Immer wieder kommt es zu rechtlichen Auseinandersetzungen, bei denen es um die Frage geht, ob der Arbeitgeber durch Sonderzahlungen den gesetzlichen Mindestlohnanspruch von Beschäftigten erfüllen kann. Vorliegend stritten die Parteien darüber, ob die vorfristige Auszahlung von Urlaubsgeld und Weihnachtsgeld zur Erfüllung des Mindestlohnanspruchs in Betracht kommt.

Der Fall: Änderung bei Auszahlung von Weihnachts- und Urlaubsgeld

Die Arbeitnehmerin ist seit August 2000 bei ihrem Arbeitgeber, der exklusive Haar- und Hautkosmetik produziert und vertreibt, beschäftigt.

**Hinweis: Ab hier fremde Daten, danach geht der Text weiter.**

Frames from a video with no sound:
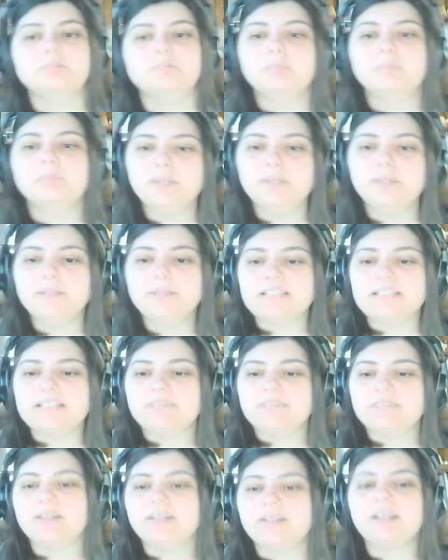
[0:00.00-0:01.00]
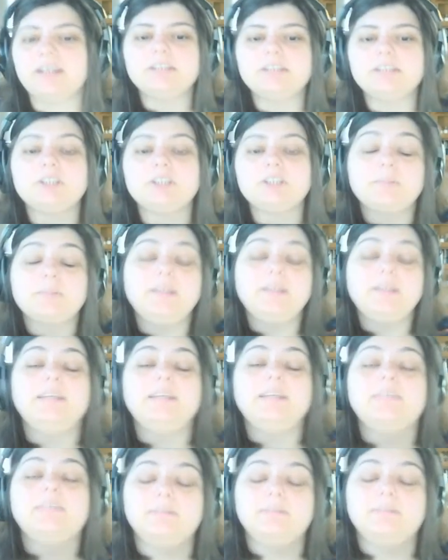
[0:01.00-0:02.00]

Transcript: Me, myself, and I, it took me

Üblicherweise erhielt sie im Juni das Urlaubsgeld ausgezahlt und mit der Novemberabrechnung das Weihnachtsgeld. Ende Dezember 2021 kündigte der Arbeitgeber an, das Urlaubs- und Weihnachtsgeld künftig vorbehaltlos und unwiderruflich in jährlich zwölf gleich hohen monatlichen Raten zu zahlen und auf den gesetzlichen Mindestlohn anzurechnen.

Nach Aussage des Unternehmens handele es sich bei den genannten Sonderzahlungen um Abschlagszahlungen, die Beschäftigte jeden Monat erarbeiten, und die bisher nur zu zwei aufgeschobenen Terminen, nämlich im Juni bzw. im November eines Jahres, fällig waren und ausgezahlt wurden. Diesen Fälligkeitszeitpunkt meinte der Arbeitgeber nun vorziehen zu können. Die Berechtigung ergebe sich aus der auch im Arbeitsrecht anwendbaren Regelung des § 271 Abs. 2 BGB, wonach der Schuldner im Zweifel die Vergütung auch vorzeitig leisten kann.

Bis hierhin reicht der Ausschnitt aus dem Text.